WHAT TO DO: Reproduction without pictures: print every entry precisely as written.

DATA:
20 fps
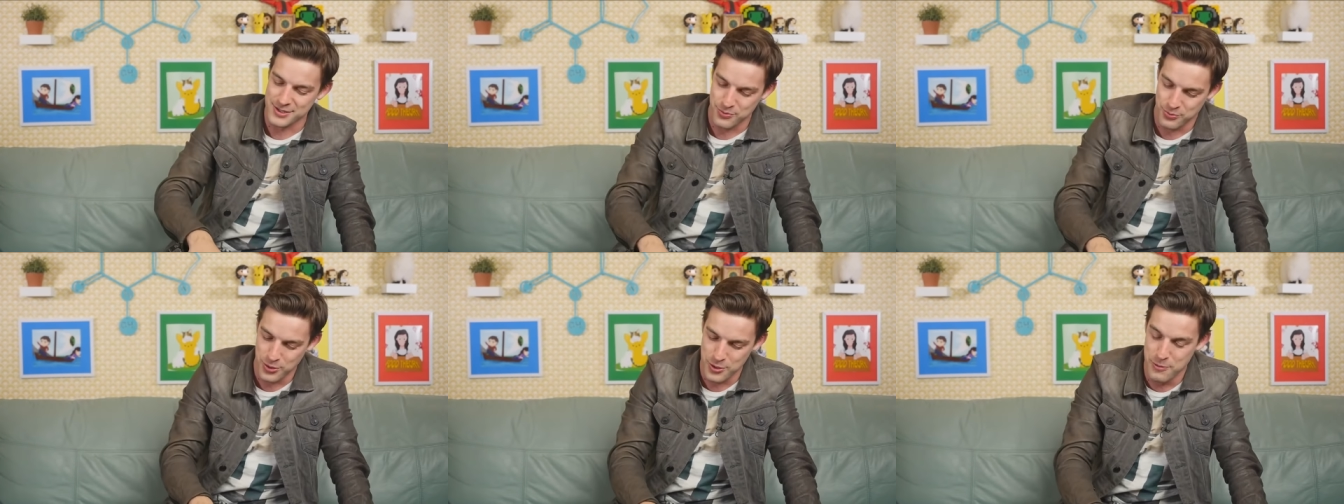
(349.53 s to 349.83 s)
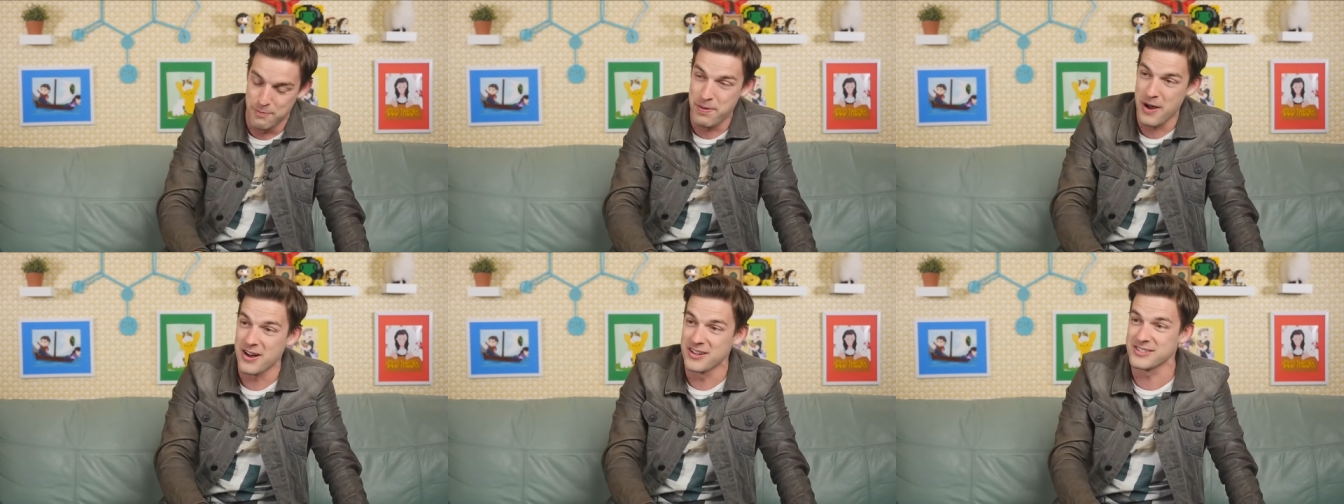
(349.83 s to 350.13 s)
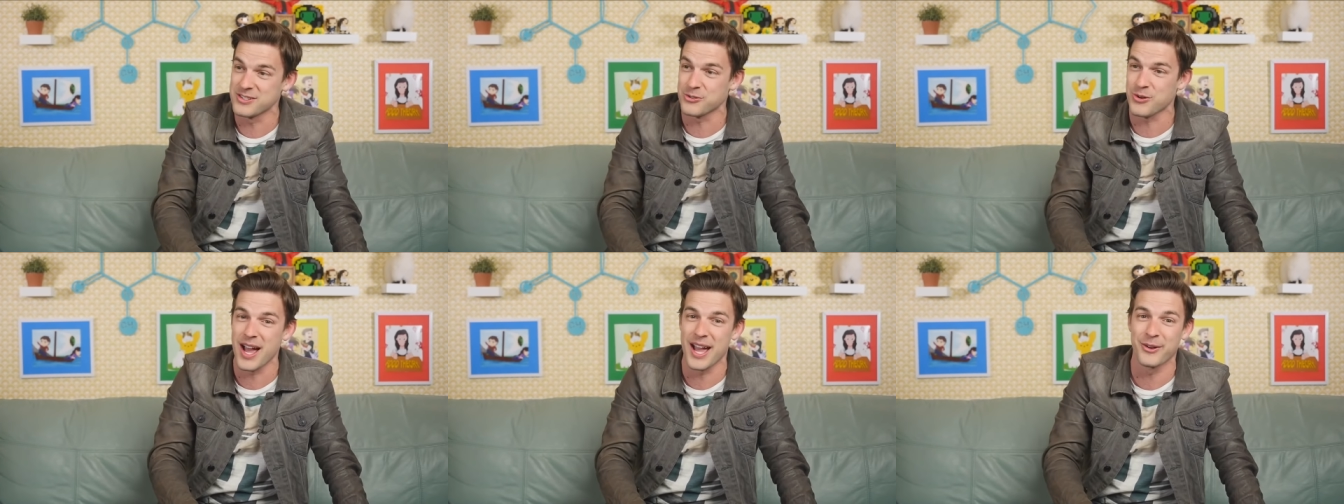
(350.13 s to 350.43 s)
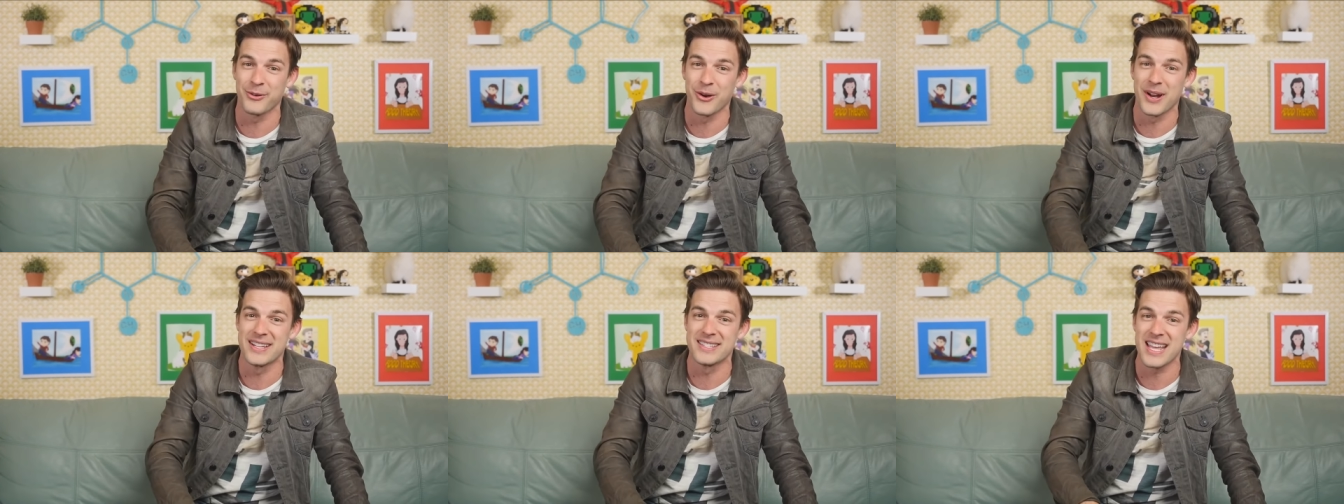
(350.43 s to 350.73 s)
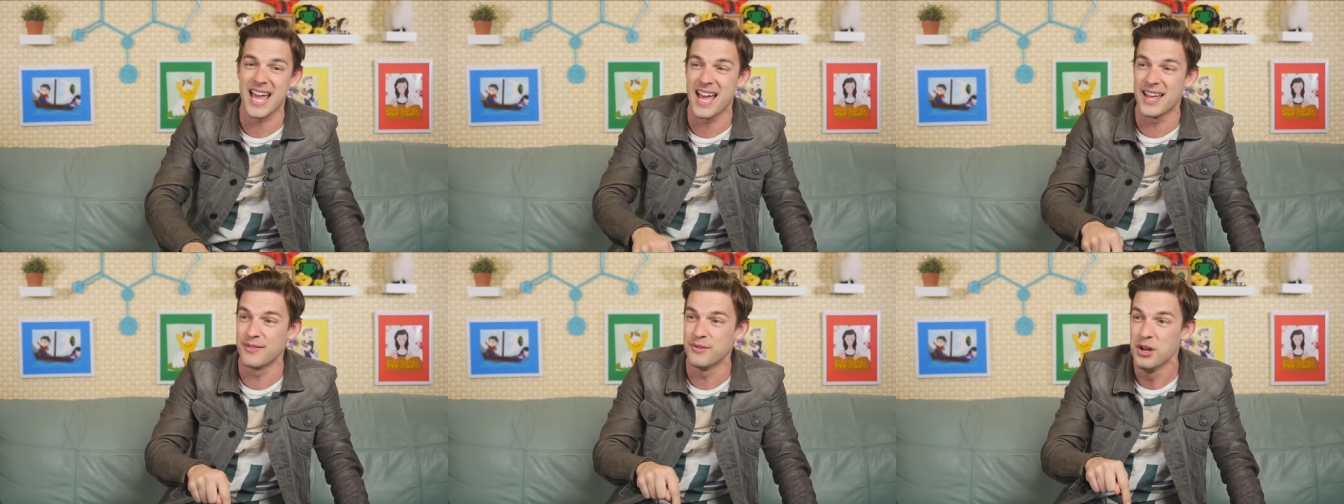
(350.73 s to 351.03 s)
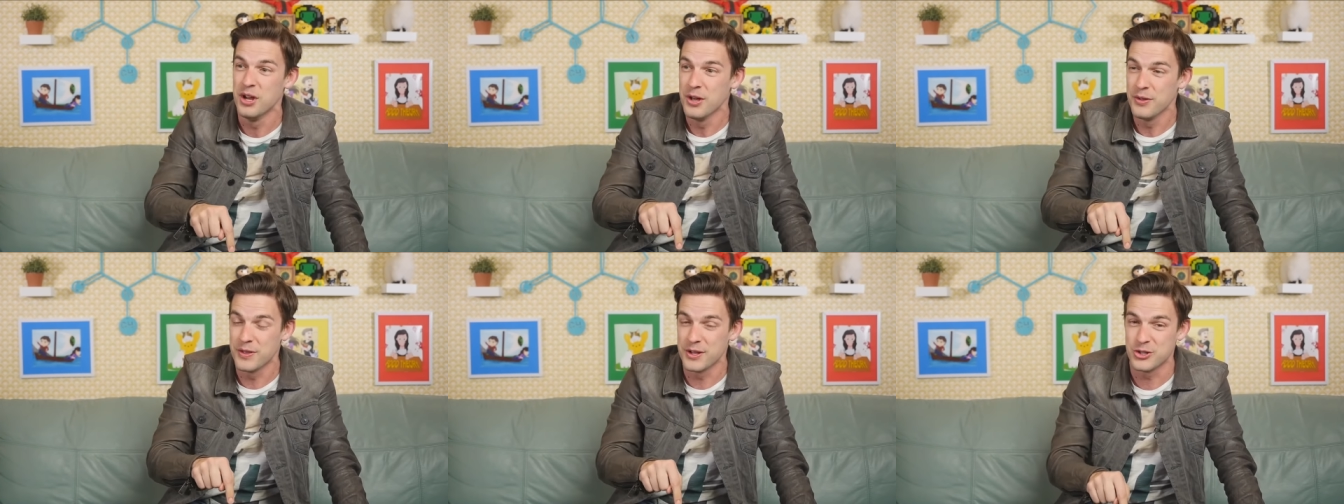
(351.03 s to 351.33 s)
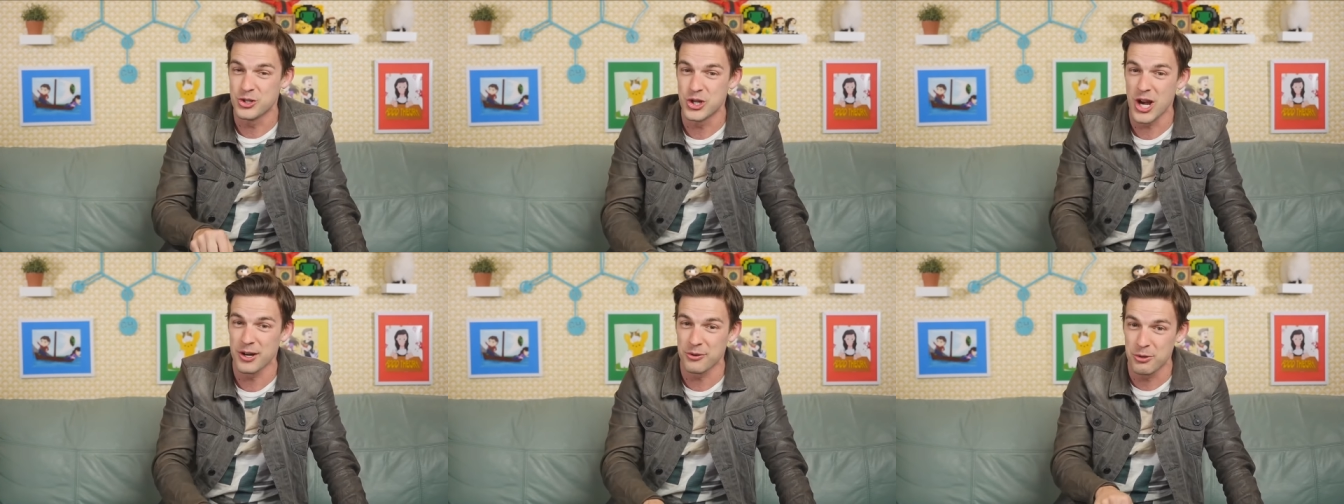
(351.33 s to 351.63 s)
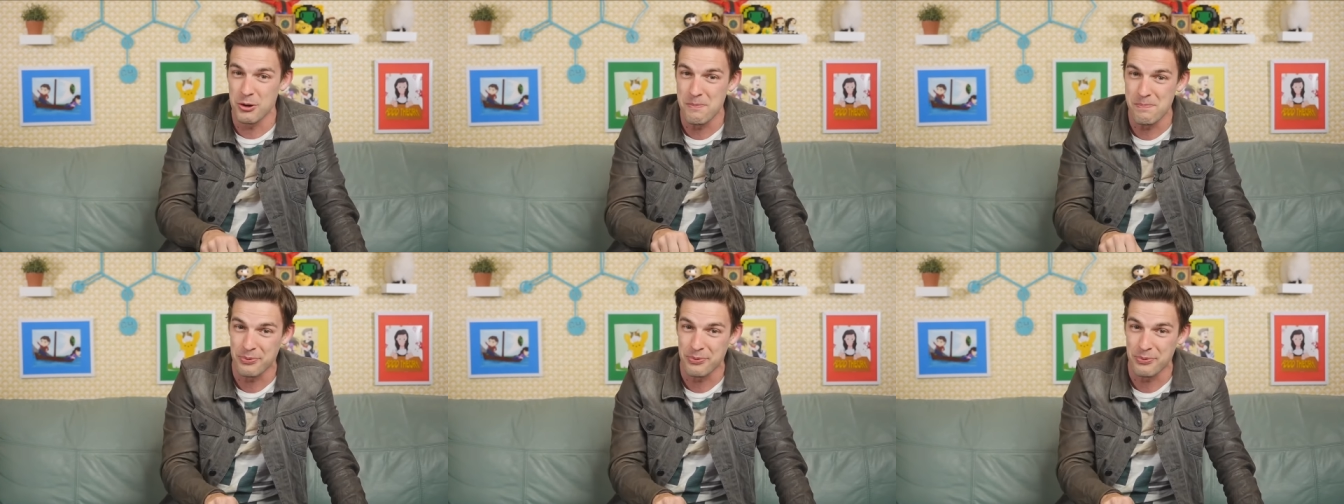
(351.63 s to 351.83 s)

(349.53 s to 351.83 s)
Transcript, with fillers: RuPaul's Drag Race and the general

WRITTEN REPLY:
20 fps
(349.53 s to 349.83 s)
(349.83 s to 350.13 s)
(350.13 s to 350.43 s)
(350.43 s to 350.73 s)
(350.73 s to 351.03 s)
(351.03 s to 351.33 s)
(351.33 s to 351.63 s)
(351.63 s to 351.83 s)

(349.53 s to 351.83 s)
Transcript, with fillers: RuPaul's Drag Race and the general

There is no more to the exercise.